# PROBLEM DESCRIPTION
Would you give the number of lines in the entries that contain the word "Silent"? Nothing else is needed.

# MATERIAL FOR THIS TASK
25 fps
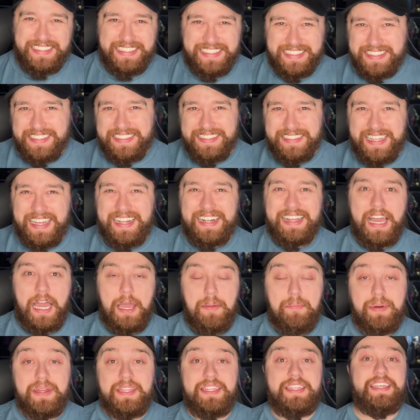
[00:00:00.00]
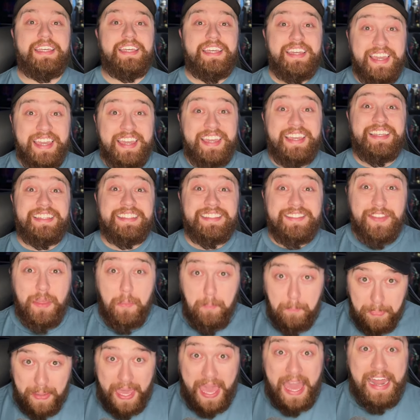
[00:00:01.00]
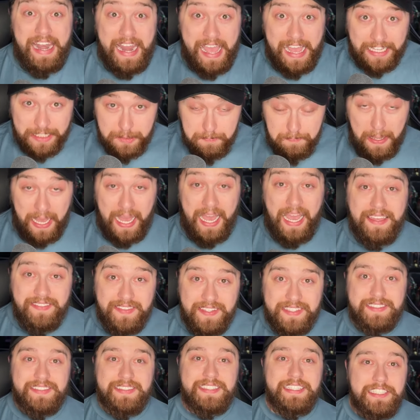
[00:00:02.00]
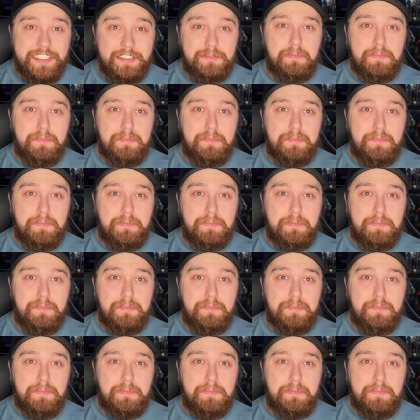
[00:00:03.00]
just stunt guy, but he is is the badass behind the scenes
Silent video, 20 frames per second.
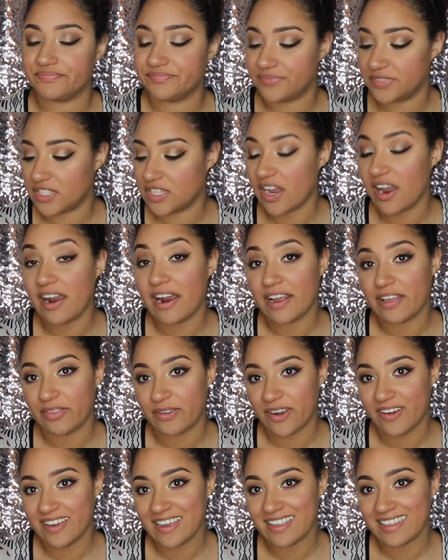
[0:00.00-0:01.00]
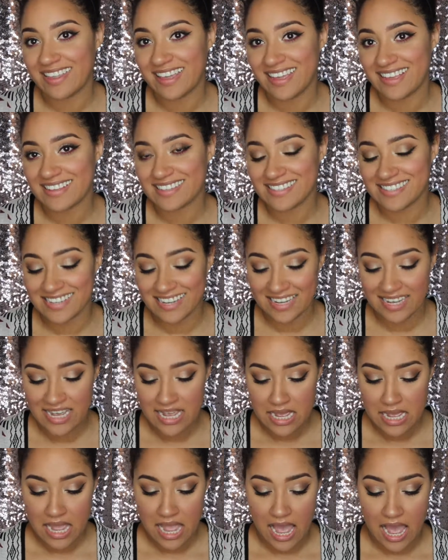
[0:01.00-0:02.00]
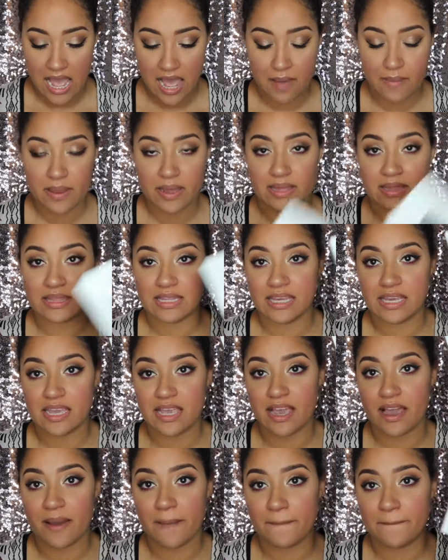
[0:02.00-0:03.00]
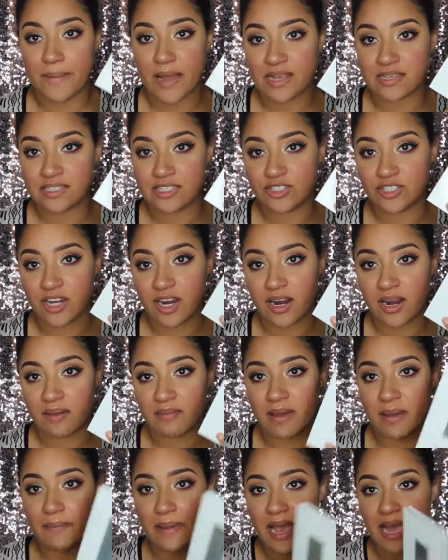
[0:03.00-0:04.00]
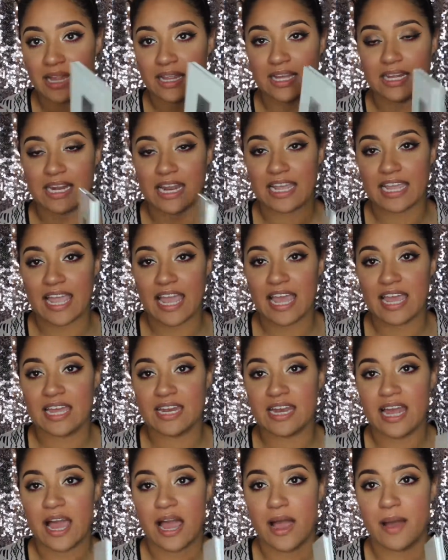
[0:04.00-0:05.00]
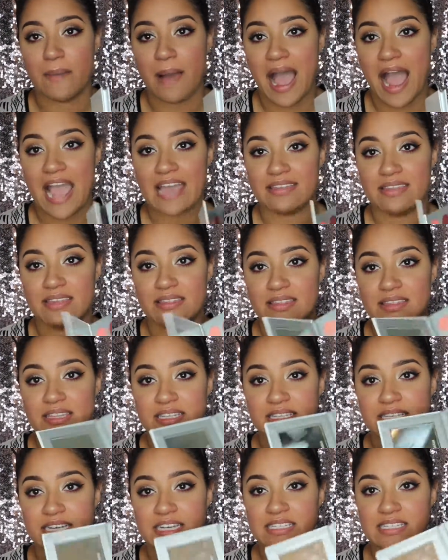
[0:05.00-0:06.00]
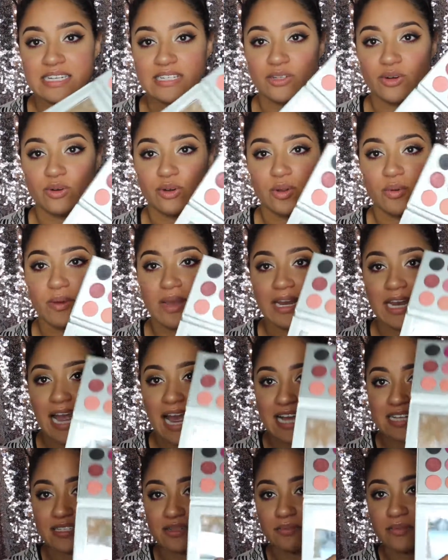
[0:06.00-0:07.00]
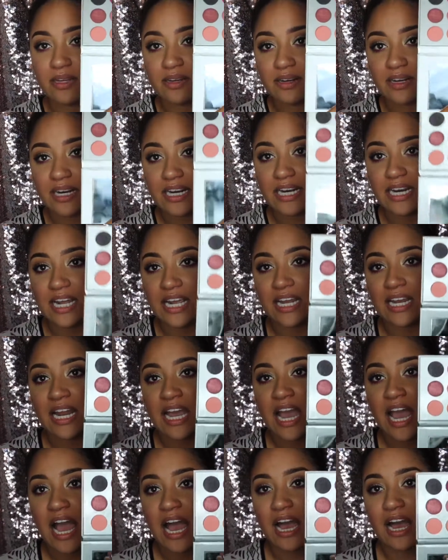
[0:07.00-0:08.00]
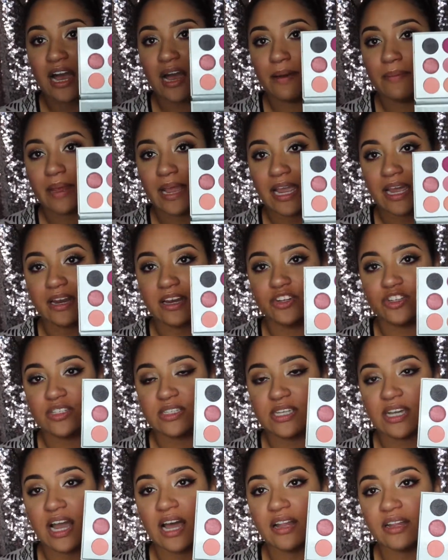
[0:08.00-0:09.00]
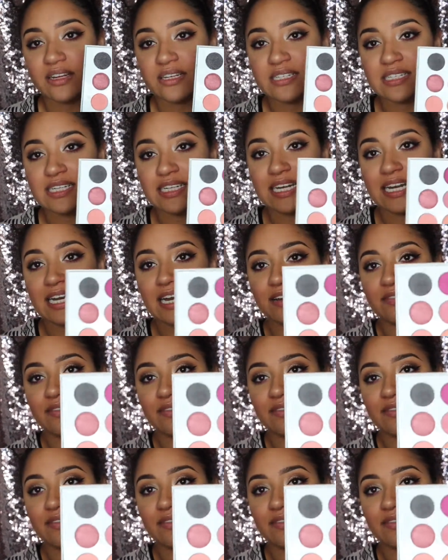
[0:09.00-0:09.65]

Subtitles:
Sorry, throwing things. The Boxycharm palette, again, I think that this thing is a total win. It has a mirror in it, and just the colors in it and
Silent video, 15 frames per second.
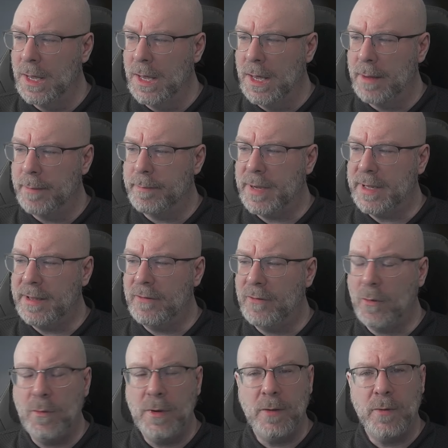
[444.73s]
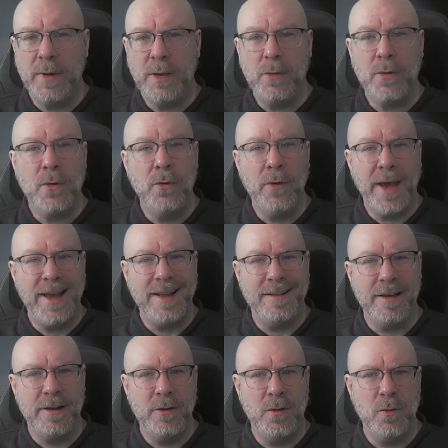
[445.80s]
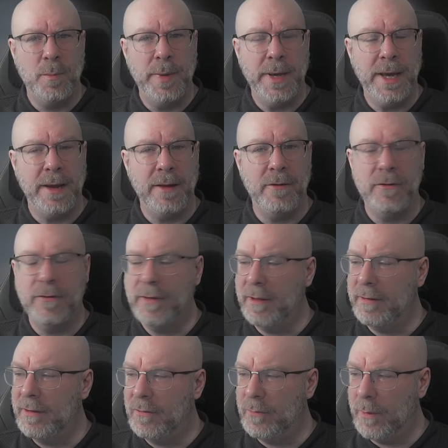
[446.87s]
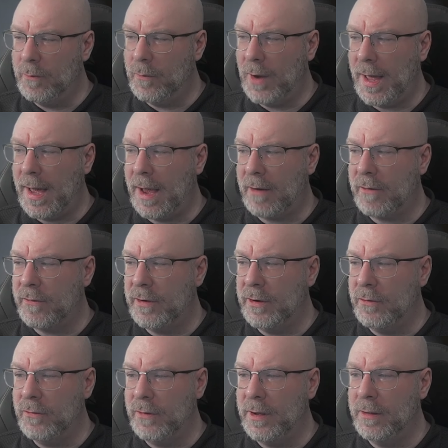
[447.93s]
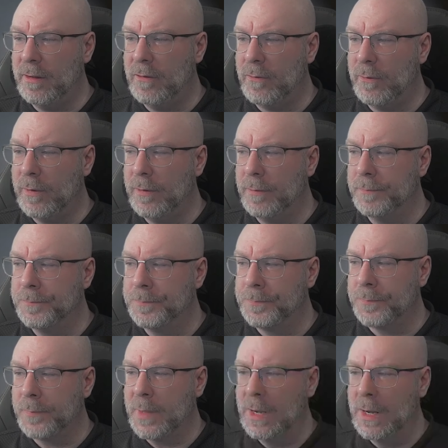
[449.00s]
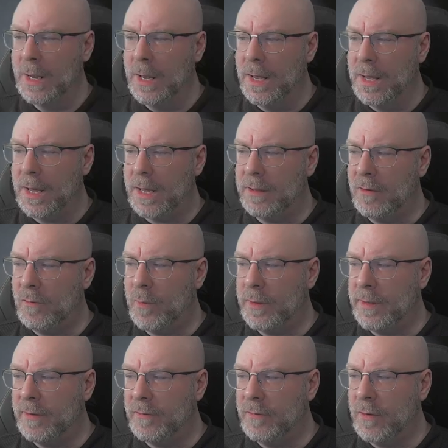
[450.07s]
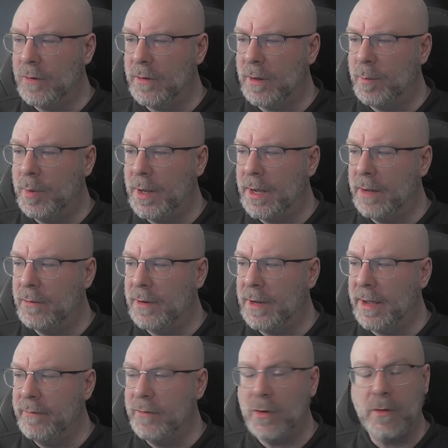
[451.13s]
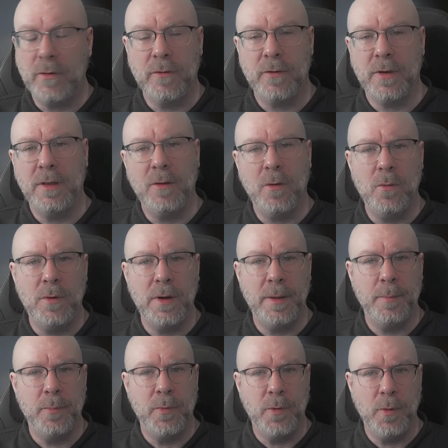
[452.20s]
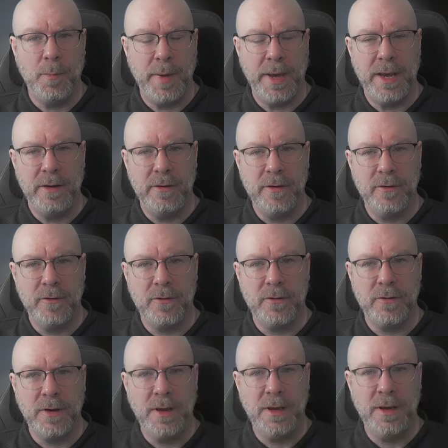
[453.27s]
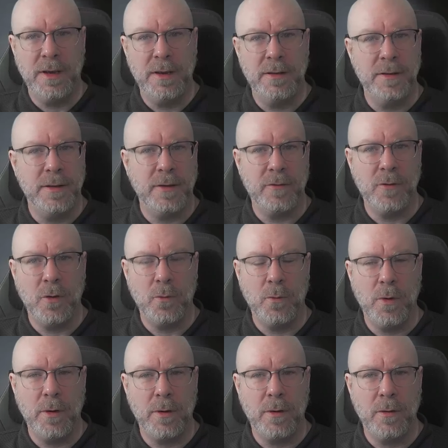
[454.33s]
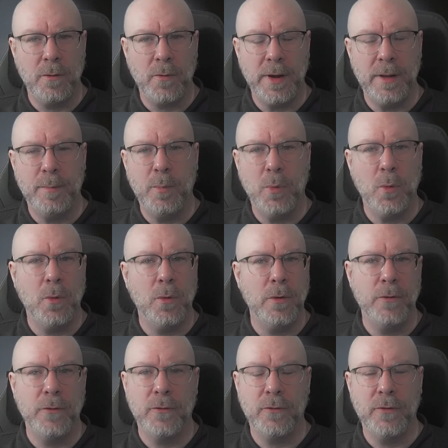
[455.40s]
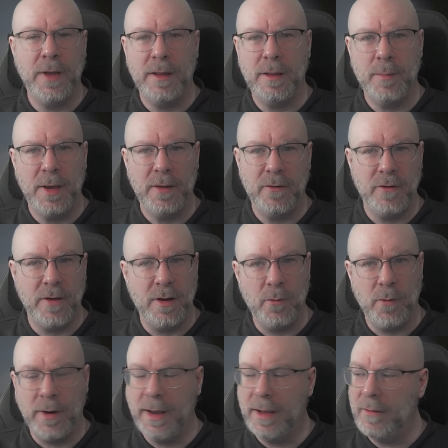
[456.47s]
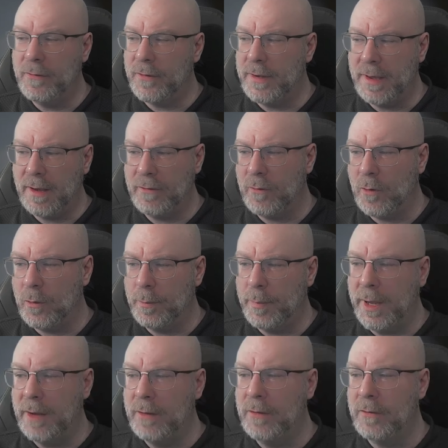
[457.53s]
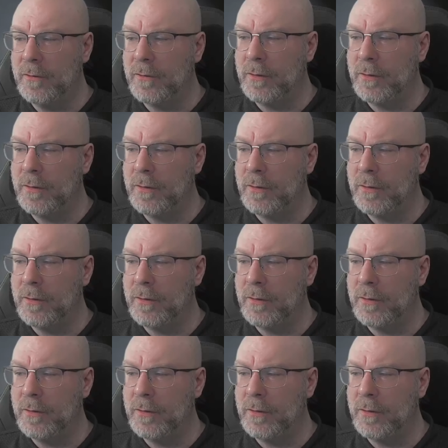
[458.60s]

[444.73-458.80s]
But it's only when you create a new page that this one will actually trigger this one. And this one does not apply to live docs, it only the pages, does not work on whiteboards, databases, anywhere else, just on pages.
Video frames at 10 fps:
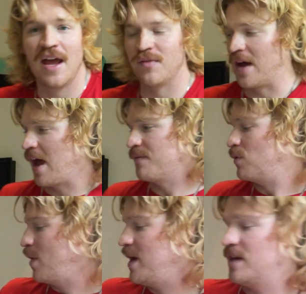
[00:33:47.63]
If I have
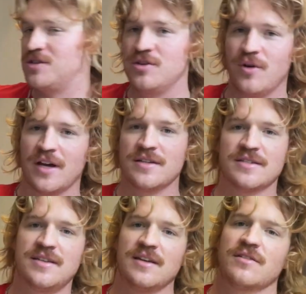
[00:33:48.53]
a weight issue, I can
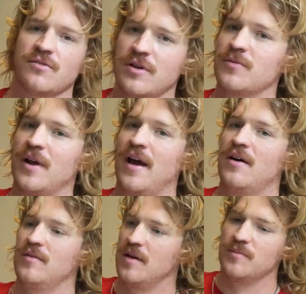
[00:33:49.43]
just take the green one
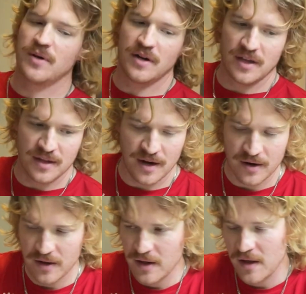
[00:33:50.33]
out and put it in there.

# EXERCISE RESULT
2